Hemen, geleceğin sorumlu büyüklerine, çocuklara soruyorum:

- Arkadaşlık nedir?

- Sevdiğin bir ya da birden fazla kişiyle birlikte olmak ve onlarla oyun oynama isteğine sahip olmak demektir.

- Peki, arkadaş nedir?

- Birlikte oyun oynadığımız kişi.

- Arkadaşın var mı?

- Evet, bir tane var. Bu okuldan değil… İki arkadaşım var. Birisi bu okula gidiyor diğeri başka okula.

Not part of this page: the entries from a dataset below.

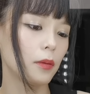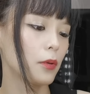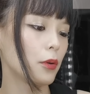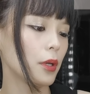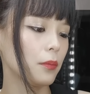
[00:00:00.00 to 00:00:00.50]

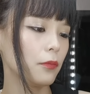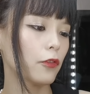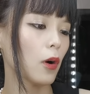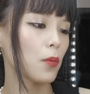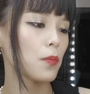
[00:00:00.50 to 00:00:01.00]
Cream
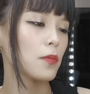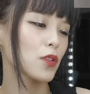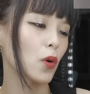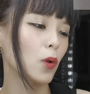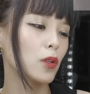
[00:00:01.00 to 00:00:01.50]
from
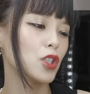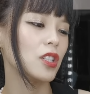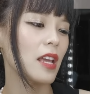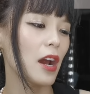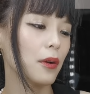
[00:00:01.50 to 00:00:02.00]
So
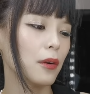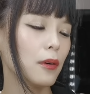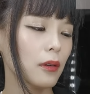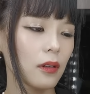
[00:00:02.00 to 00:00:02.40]
Genero.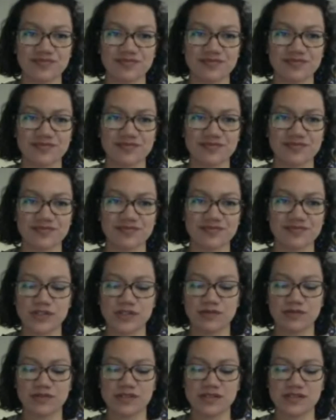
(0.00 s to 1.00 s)
This
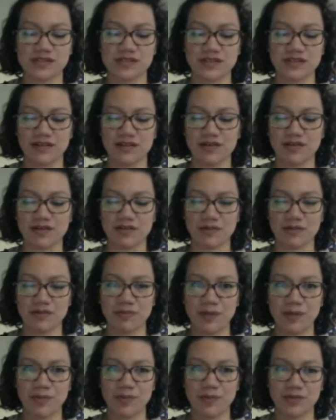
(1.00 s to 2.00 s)
person was,
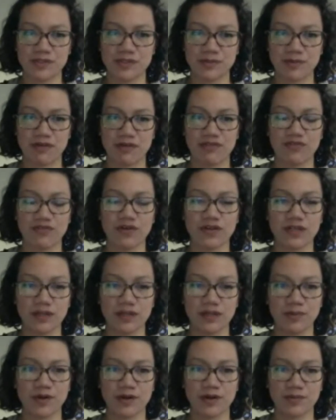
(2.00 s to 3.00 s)
their paper was about
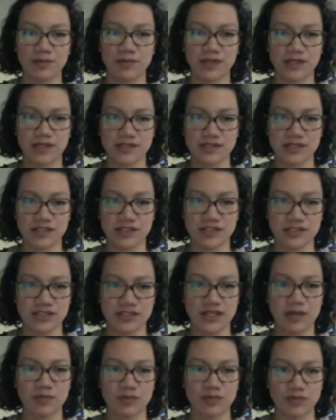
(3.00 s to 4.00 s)
falling apart because they
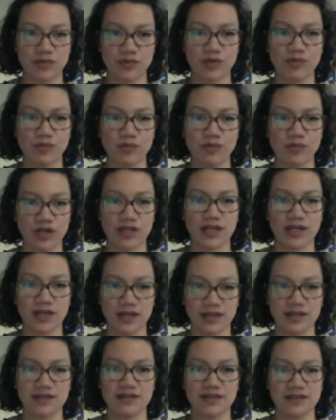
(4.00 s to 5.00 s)
just kept
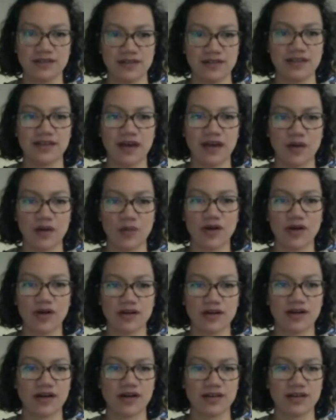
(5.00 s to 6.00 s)
reworking that
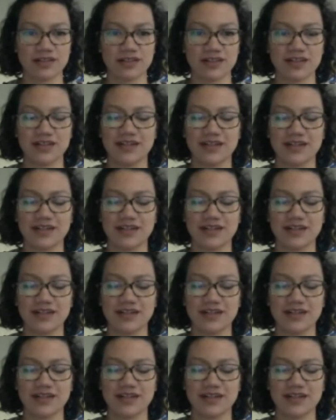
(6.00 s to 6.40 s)
watercolor.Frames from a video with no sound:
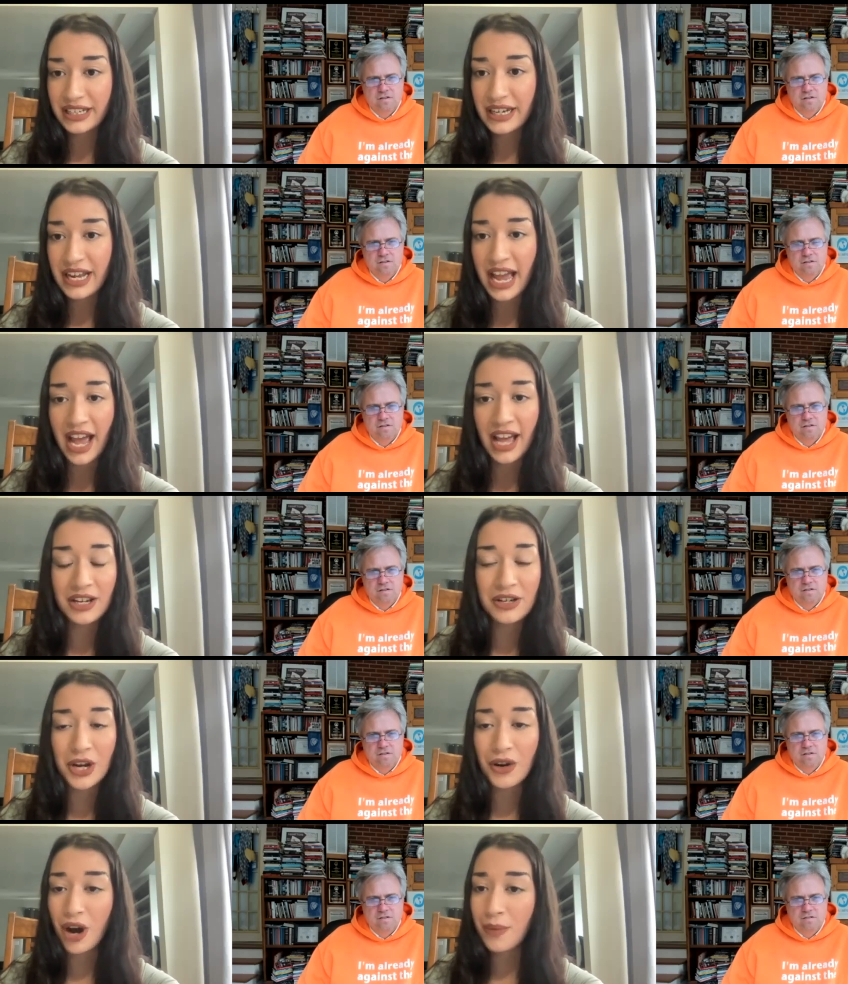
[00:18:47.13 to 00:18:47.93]
Speaker 1: It had
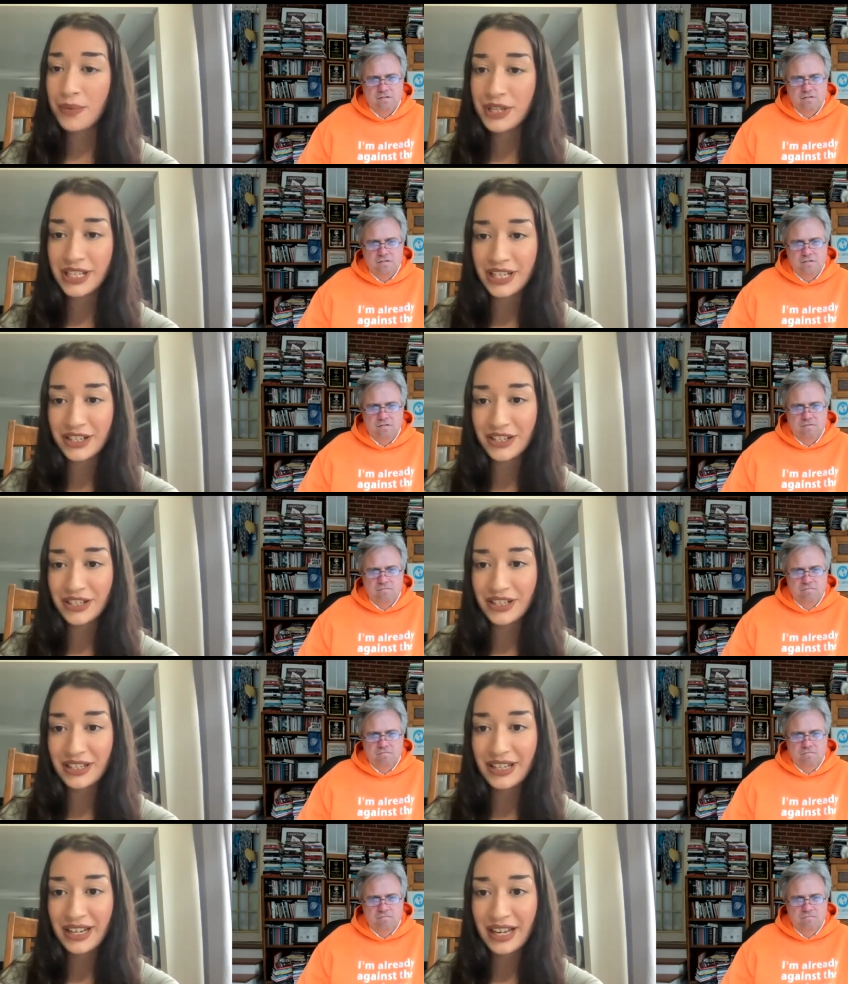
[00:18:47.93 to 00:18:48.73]
no
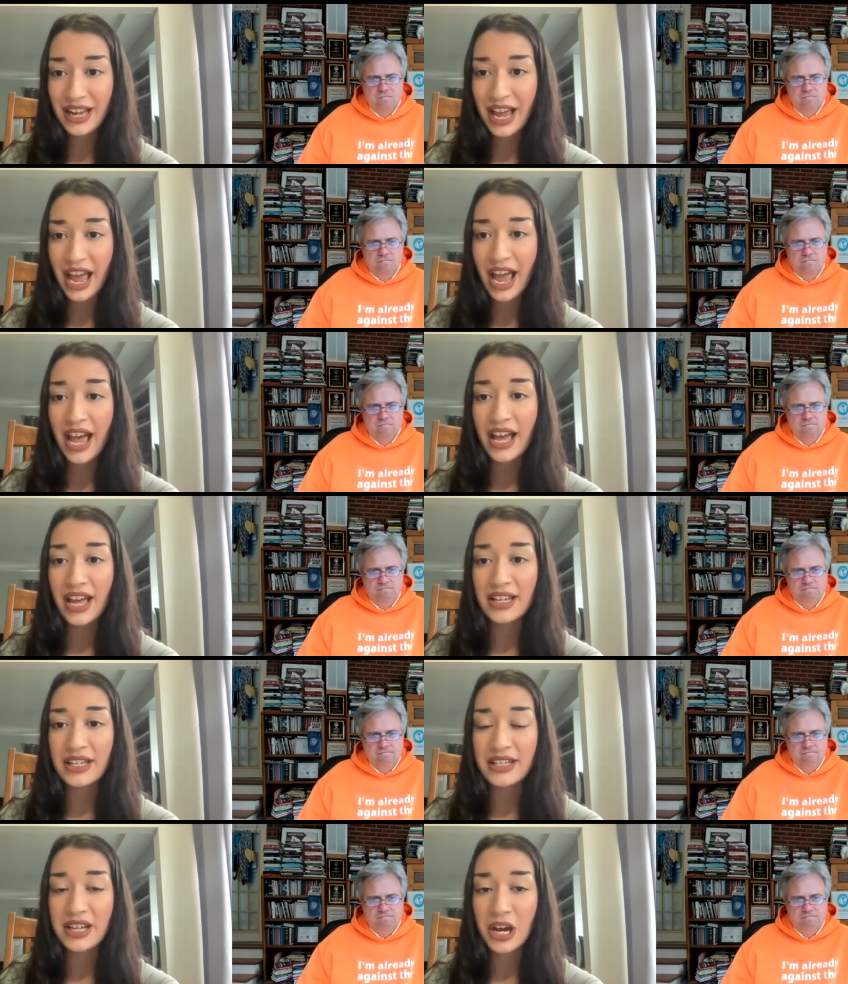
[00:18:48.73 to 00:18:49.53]
opposition,
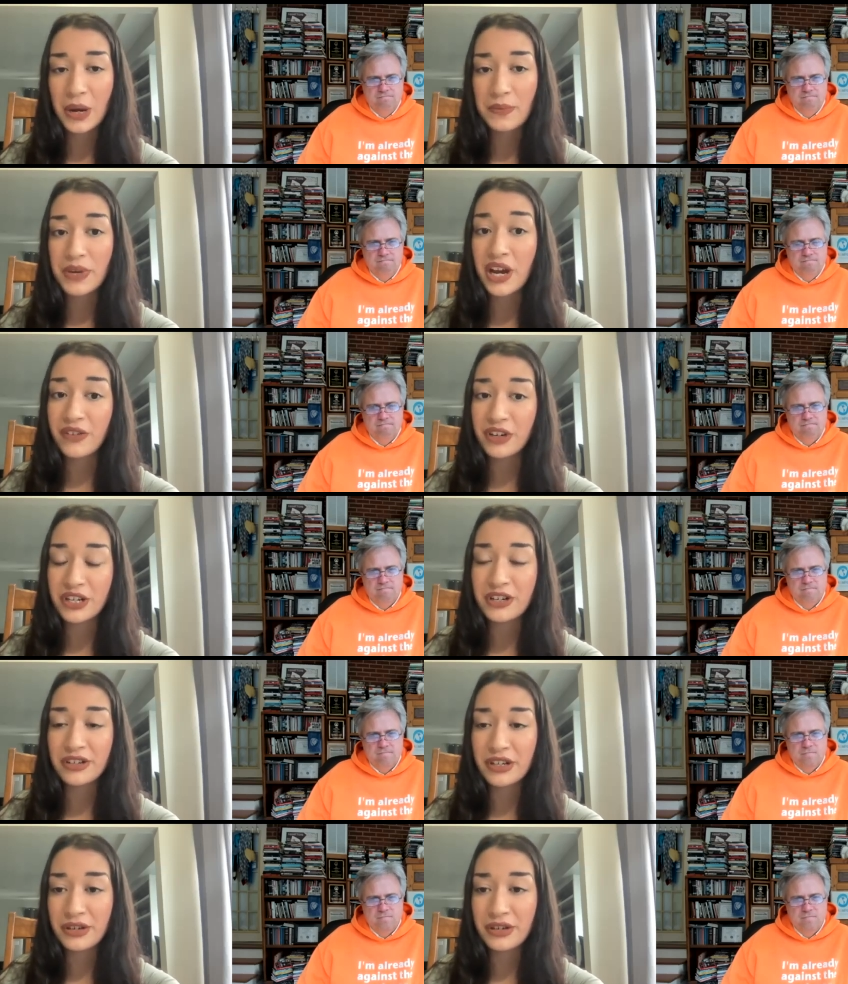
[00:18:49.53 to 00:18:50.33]
and um,
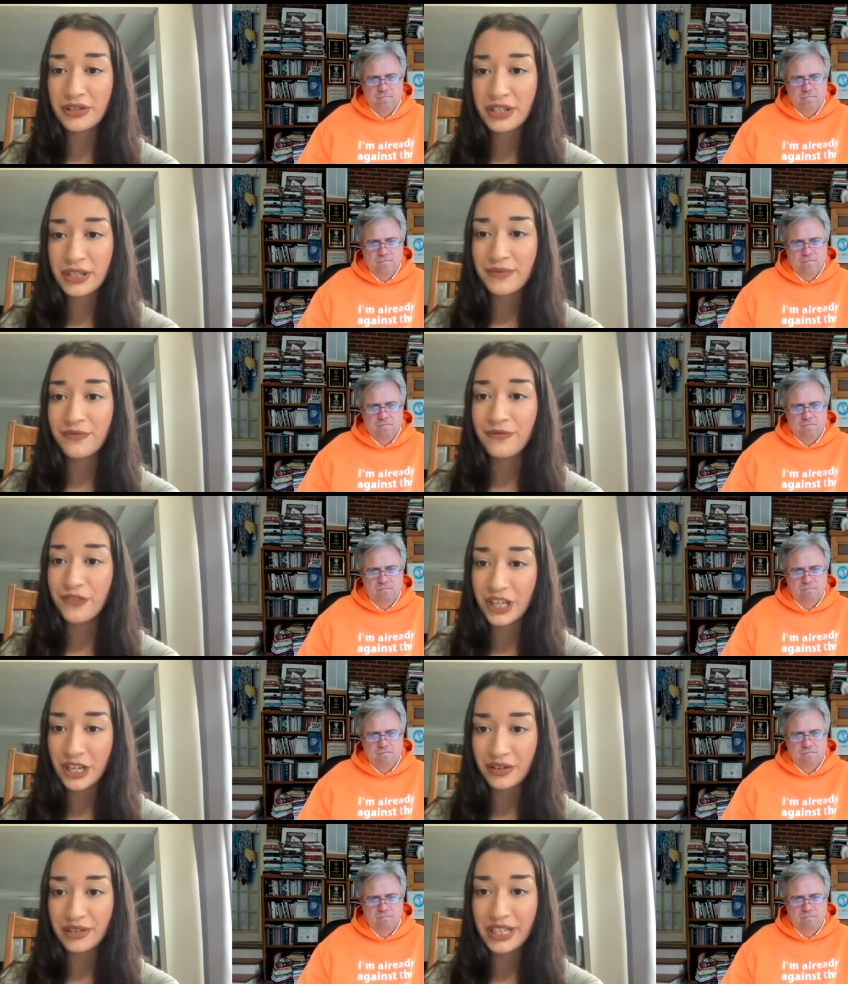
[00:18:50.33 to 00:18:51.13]
Governor Newsom
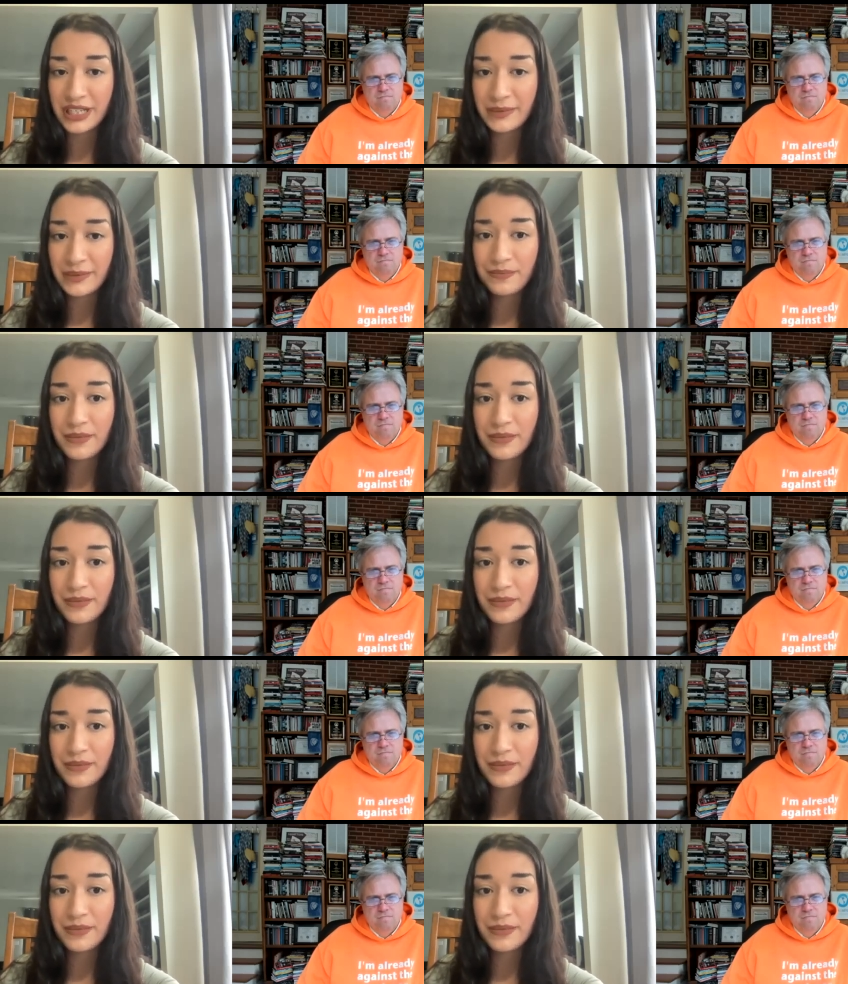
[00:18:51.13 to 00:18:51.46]
vetoed it.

- Arkadaşlarınla ne yapıyorsun?

- Birlikte oynuyoruz. Saklambaç oynuyoruz. “Çiftliğe giren tilki” oynuyoruz.

- Arkadaşlarınla aran hiç bozuldu mu?

- Evet, bazen oyun türü ve rollerde anlaşamıyoruz. Birbirimize küsüyoruz… Oyunda kim, ne olacak? Bazen anlaşamıyoruz.

- Nasıl tekrar arkadaş oluyorsunuz?

- Ben ya da benimle oyun oynayan arkadaş, ”tekrar arkadaş olalım mı?” diye soruyor. Ben ya da O, evet diyor; tekrar arkadaş oluyoruz.

- Arkadaş nedir?

- İyi arkadaşlar.

- Arkadaş sahibi olmak niye iyi?

- Birbirimize destek veriyoruz. Birbirimize “sırlarımızı” da açıklıyoruz.

- Arkadaşların var mı?

- Evet, benim komşum. Bahçeden direkt ona gidiyorum.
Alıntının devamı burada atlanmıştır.